INFORMATION SHOWN START

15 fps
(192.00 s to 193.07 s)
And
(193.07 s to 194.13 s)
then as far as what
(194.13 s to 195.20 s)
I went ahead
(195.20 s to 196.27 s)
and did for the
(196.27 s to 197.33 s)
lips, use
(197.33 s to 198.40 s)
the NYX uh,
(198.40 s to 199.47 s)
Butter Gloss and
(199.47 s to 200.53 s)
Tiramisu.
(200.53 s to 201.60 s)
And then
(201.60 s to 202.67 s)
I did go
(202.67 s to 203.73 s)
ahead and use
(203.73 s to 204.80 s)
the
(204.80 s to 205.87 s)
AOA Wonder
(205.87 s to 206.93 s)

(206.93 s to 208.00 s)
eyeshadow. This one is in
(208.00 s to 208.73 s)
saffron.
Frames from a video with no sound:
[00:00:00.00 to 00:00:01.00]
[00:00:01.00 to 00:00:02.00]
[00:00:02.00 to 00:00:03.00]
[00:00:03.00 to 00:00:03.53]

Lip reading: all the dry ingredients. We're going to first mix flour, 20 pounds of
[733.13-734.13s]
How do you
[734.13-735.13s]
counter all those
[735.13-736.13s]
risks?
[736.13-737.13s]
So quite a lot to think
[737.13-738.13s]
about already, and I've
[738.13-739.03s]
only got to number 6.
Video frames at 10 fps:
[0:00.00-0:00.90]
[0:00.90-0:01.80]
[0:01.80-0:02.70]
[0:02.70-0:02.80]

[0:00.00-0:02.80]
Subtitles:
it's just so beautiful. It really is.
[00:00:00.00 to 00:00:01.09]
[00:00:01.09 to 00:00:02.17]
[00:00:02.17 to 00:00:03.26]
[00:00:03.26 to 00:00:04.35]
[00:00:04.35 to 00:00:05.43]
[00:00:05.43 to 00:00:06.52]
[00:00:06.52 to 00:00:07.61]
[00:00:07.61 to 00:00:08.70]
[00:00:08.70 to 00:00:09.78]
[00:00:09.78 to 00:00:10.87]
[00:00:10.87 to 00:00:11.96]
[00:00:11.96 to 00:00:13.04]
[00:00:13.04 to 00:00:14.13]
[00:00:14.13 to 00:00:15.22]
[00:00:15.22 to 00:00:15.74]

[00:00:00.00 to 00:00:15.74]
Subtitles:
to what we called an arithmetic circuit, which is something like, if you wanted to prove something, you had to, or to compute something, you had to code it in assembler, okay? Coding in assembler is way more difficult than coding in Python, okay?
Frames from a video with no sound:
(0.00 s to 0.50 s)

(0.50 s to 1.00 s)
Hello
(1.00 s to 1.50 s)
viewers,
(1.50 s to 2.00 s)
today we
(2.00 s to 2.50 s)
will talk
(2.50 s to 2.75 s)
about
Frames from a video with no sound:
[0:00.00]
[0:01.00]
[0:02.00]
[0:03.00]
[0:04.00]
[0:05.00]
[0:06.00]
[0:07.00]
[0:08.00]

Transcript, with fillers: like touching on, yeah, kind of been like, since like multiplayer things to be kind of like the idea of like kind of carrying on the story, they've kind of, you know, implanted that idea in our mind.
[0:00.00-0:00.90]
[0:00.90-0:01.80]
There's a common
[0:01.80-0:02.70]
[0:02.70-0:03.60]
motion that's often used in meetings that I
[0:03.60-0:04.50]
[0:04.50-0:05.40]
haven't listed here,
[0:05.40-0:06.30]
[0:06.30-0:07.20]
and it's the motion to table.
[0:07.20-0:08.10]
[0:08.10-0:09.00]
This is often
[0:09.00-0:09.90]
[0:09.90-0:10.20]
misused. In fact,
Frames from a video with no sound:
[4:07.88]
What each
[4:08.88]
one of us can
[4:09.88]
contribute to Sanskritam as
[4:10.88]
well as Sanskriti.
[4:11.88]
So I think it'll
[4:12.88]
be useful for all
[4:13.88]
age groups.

INFORMATION SHOWN END

__TASK REQUIREMENTS__
Lines to set down from above: the line with "Lip reading: all", the line with "[0:03.60-0:04.50]", and every line between, each exactly as written.

__PROBLEM SOLUTION__
Lip reading: all the dry ingredients. We're going to first mix flour, 20 pounds of
[733.13-734.13s]
How do you
[734.13-735.13s]
counter all those
[735.13-736.13s]
risks?
[736.13-737.13s]
So quite a lot to think
[737.13-738.13s]
about already, and I've
[738.13-739.03s]
only got to number 6.
Video frames at 10 fps:
[0:00.00-0:00.90]
[0:00.90-0:01.80]
[0:01.80-0:02.70]
[0:02.70-0:02.80]

[0:00.00-0:02.80]
Subtitles:
it's just so beautiful. It really is.
[00:00:00.00 to 00:00:01.09]
[00:00:01.09 to 00:00:02.17]
[00:00:02.17 to 00:00:03.26]
[00:00:03.26 to 00:00:04.35]
[00:00:04.35 to 00:00:05.43]
[00:00:05.43 to 00:00:06.52]
[00:00:06.52 to 00:00:07.61]
[00:00:07.61 to 00:00:08.70]
[00:00:08.70 to 00:00:09.78]
[00:00:09.78 to 00:00:10.87]
[00:00:10.87 to 00:00:11.96]
[00:00:11.96 to 00:00:13.04]
[00:00:13.04 to 00:00:14.13]
[00:00:14.13 to 00:00:15.22]
[00:00:15.22 to 00:00:15.74]

[00:00:00.00 to 00:00:15.74]
Subtitles:
to what we called an arithmetic circuit, which is something like, if you wanted to prove something, you had to, or to compute something, you had to code it in assembler, okay? Coding in assembler is way more difficult than coding in Python, okay?
Frames from a video with no sound:
(0.00 s to 0.50 s)

(0.50 s to 1.00 s)
Hello
(1.00 s to 1.50 s)
viewers,
(1.50 s to 2.00 s)
today we
(2.00 s to 2.50 s)
will talk
(2.50 s to 2.75 s)
about
Frames from a video with no sound:
[0:00.00]
[0:01.00]
[0:02.00]
[0:03.00]
[0:04.00]
[0:05.00]
[0:06.00]
[0:07.00]
[0:08.00]

Transcript, with fillers: like touching on, yeah, kind of been like, since like multiplayer things to be kind of like the idea of like kind of carrying on the story, they've kind of, you know, implanted that idea in our mind.
[0:00.00-0:00.90]
[0:00.90-0:01.80]
There's a common
[0:01.80-0:02.70]
[0:02.70-0:03.60]
motion that's often used in meetings that I
[0:03.60-0:04.50]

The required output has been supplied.